══ SOURCE DATA

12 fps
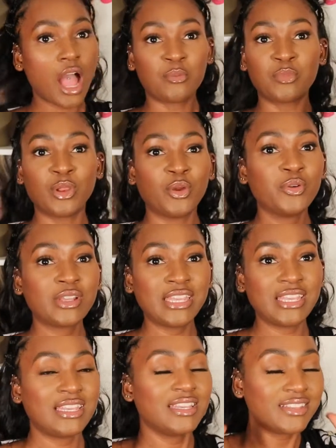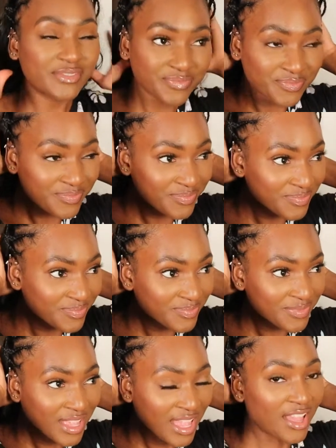low-key
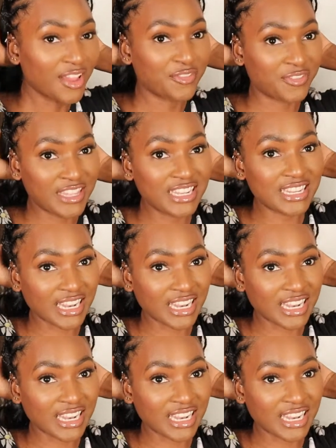feeling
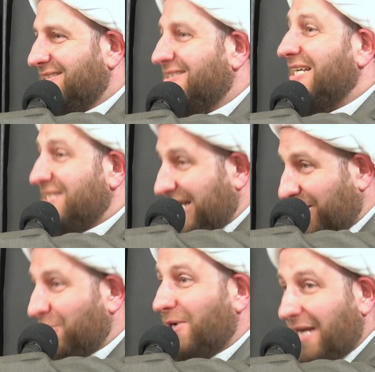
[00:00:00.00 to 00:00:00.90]

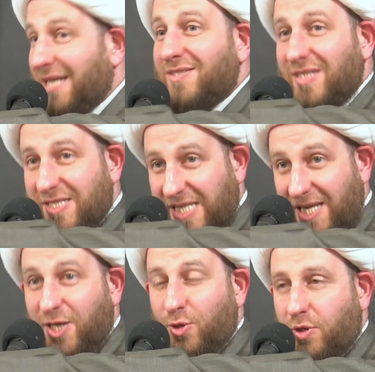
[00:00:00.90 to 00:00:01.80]
Tazayyul,
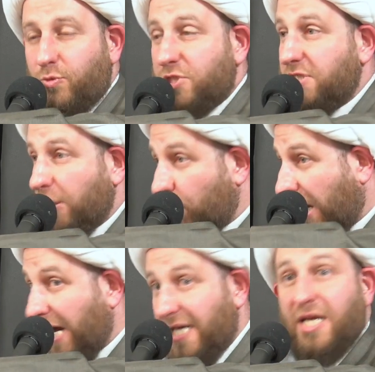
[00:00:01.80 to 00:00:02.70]
at-tazayyul, which is a
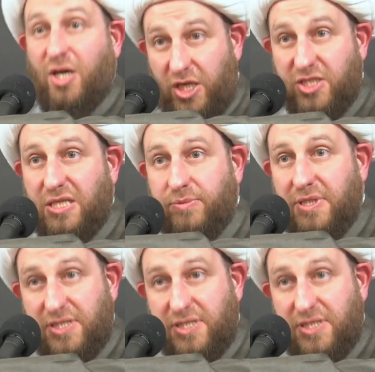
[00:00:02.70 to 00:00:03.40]
Quranic concept.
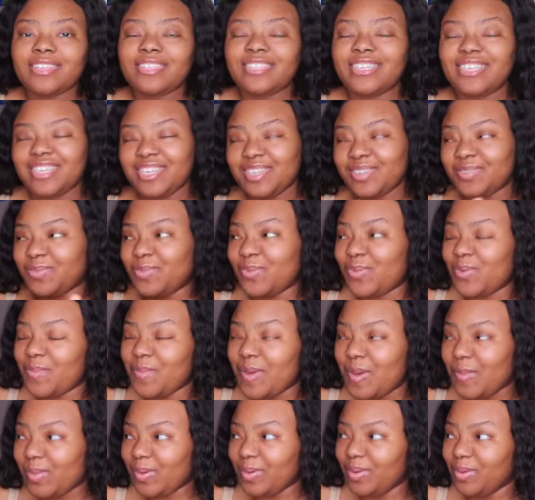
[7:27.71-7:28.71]
She just ruined
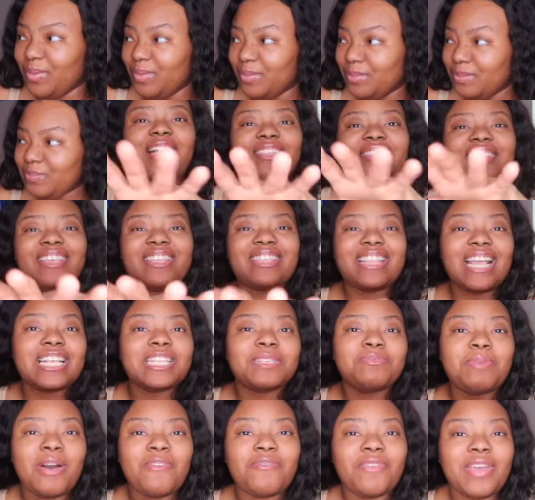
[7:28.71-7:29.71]
my mood. I think
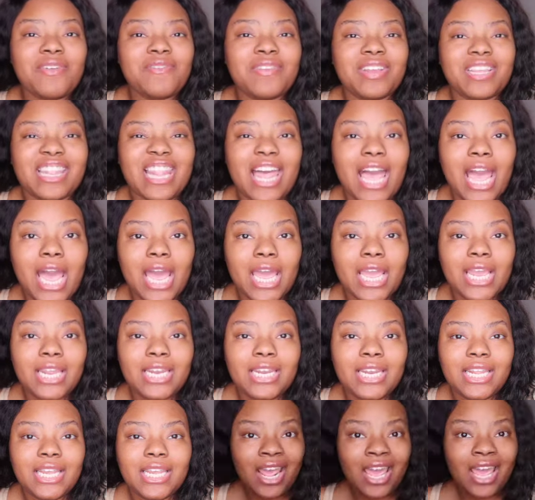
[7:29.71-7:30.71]
that's my favorite
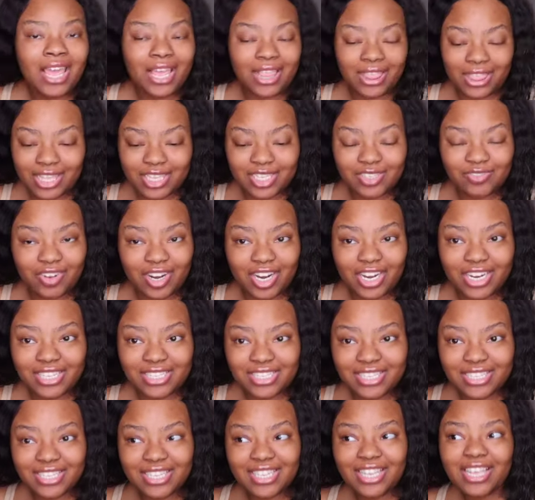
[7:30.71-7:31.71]
line in this
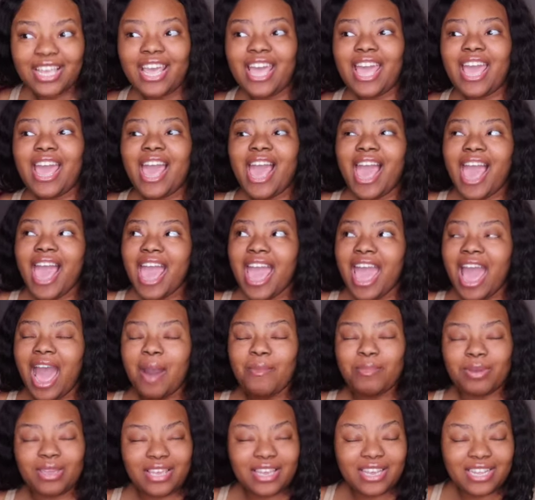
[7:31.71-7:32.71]
verse.
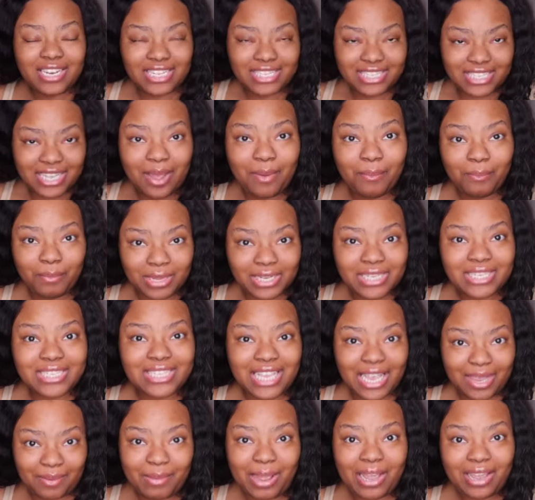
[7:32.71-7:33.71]
I'ma kill these dumb bitches
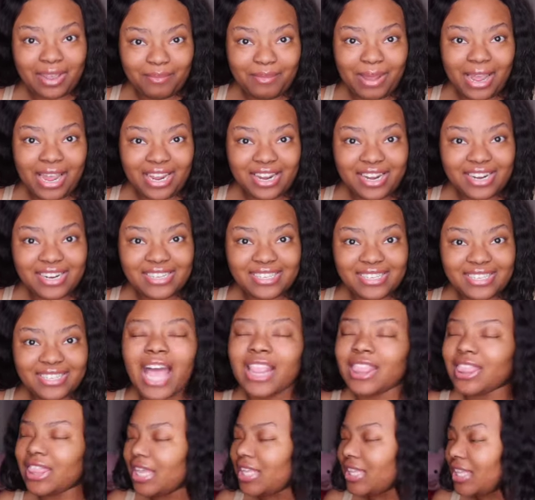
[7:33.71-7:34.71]
like Michael Myers.
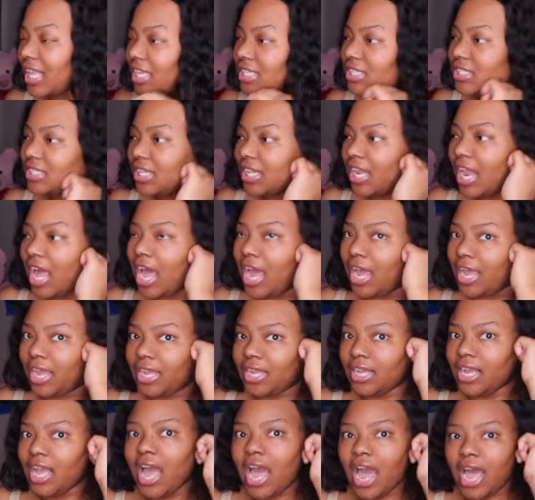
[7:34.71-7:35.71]
I think that's the
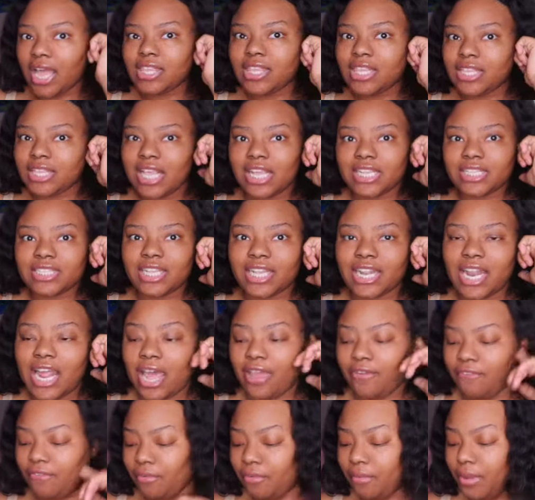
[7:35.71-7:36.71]
line. I think that's the
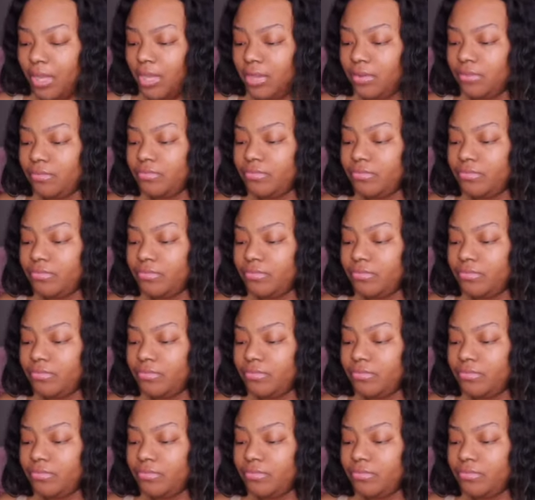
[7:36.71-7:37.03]
line for me.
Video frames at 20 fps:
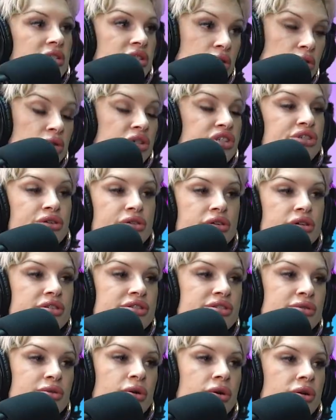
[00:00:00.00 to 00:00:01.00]
school
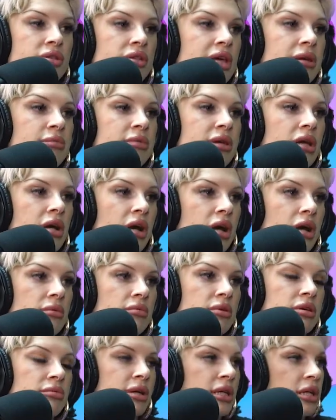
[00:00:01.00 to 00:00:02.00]
shooters or they
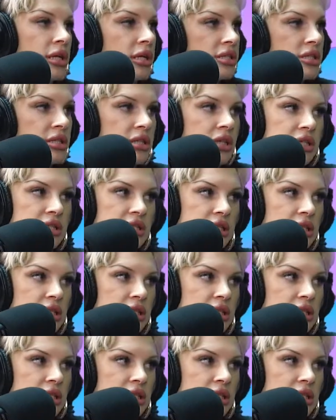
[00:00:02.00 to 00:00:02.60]
become comedians and that's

════

▸ YOUR INSTRUCTIONS
Leaving out every picture, copy exactly the lines from the one that contains "[7:35.71-7:36.71]" through the end of the entries above.

▸ FINAL ANSWER
[7:35.71-7:36.71]
line. I think that's the
[7:36.71-7:37.03]
line for me.
Video frames at 20 fps:
[00:00:00.00 to 00:00:01.00]
school
[00:00:01.00 to 00:00:02.00]
shooters or they
[00:00:02.00 to 00:00:02.60]
become comedians and that's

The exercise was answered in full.